Engineering students at the University of Michigan have found a way to justify junk food: Make fuel from its waste grease.
A four-student team demonstrated that it's economically and technically feasible to harvest 10,700 gallons of waste grease produced in 10 campus dining halls to make an effective biodiesel fuel. The fuel was tested out on a small U of M tractor.
The University already uses some biodiesel fuel. It purchases 60,000 gallons from a commercial vendor to blend with regular diesel fuel to make up the 300,000 gallons of combined fuel it uses annually.
The students collected waste grease from deep fryers and mixed it in a tank with potassium hydroxide and methanol to create a reaction that produced glycerine and fatty acid methyl ester solution. The glycerine is separated out and the residual solution is heated up to evaporate excess alcohol and water. Also, the students discovered the glycerine by-product of the process could be cured and used to make a biodegradable alternative to commercial soaps on campus.

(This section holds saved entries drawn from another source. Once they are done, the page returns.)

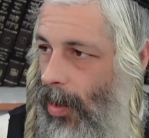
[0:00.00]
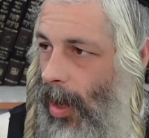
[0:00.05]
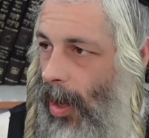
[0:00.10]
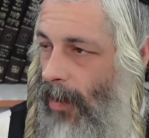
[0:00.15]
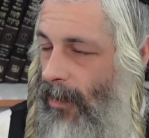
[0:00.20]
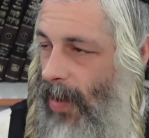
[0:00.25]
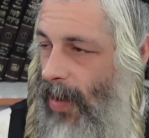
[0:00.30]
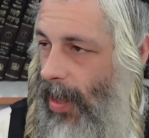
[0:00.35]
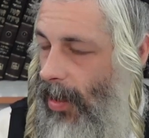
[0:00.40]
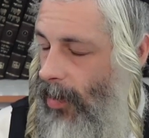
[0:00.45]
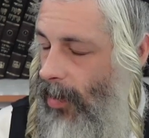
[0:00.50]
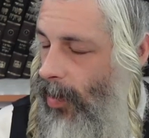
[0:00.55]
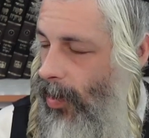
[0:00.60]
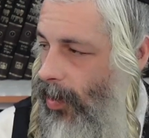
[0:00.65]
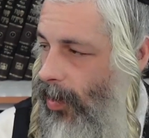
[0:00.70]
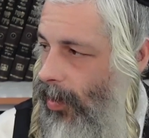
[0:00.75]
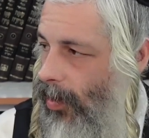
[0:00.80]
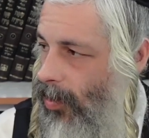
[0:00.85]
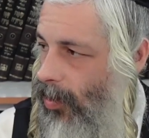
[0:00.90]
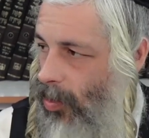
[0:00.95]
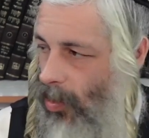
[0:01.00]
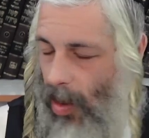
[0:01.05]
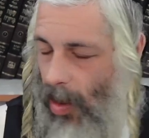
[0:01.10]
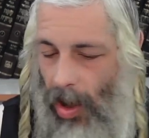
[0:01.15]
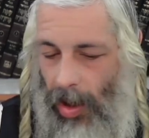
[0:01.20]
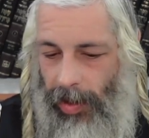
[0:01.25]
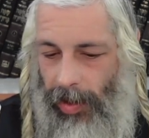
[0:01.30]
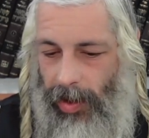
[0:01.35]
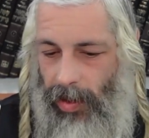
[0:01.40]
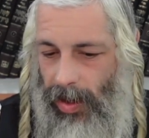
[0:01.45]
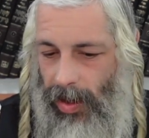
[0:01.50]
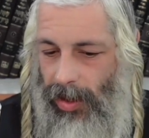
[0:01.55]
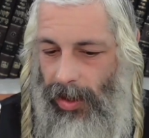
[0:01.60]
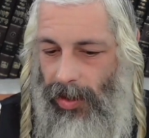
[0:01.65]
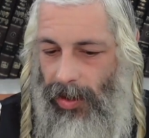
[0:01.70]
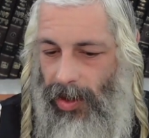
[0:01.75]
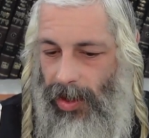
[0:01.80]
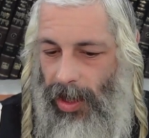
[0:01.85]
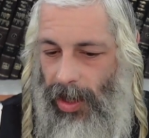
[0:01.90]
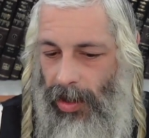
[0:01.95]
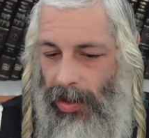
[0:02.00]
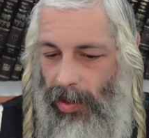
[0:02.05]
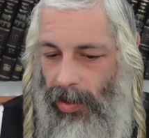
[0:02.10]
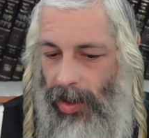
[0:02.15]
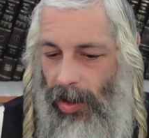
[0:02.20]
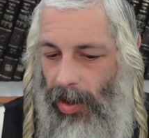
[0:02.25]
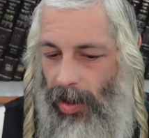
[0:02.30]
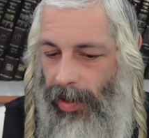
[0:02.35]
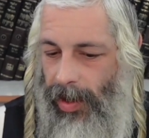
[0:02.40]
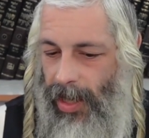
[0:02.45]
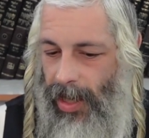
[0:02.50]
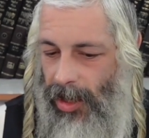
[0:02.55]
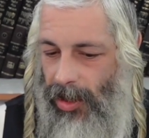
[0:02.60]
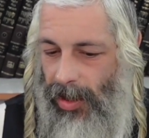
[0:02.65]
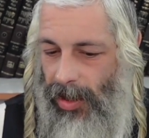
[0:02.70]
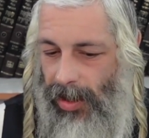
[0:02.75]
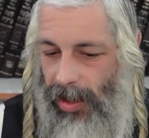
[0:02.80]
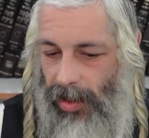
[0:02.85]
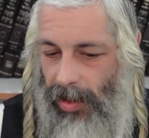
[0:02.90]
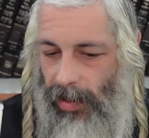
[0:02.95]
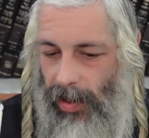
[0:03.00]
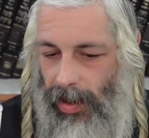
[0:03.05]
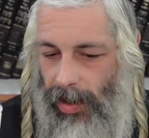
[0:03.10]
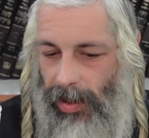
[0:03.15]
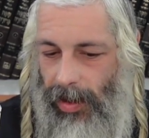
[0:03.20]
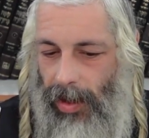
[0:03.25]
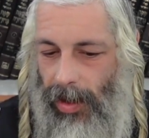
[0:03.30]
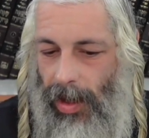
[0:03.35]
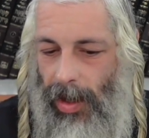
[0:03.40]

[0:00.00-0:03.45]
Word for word: available to all the creatures, including all the nations of the world.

According to U of M professor Walter Weber Jr., the potential economic and environmental benefit of the development is huge to any institution that produces large quantities of waste. For example, the University produces nearly 11,000 gallons of waste fat annually that is removed at a cost of 95 cents/gallon. Even if an institution decided not to produce biodiesel fuel itself, it could still realize significant savings in disposal costs by harvesting the waste grease and contracting a vendor to convert it to biodiesel fuel. By replacing the 10,700 of the 60,000 gallons of commercial soybean oil biodiesel with the students' product, the University could save an estimated $28,000.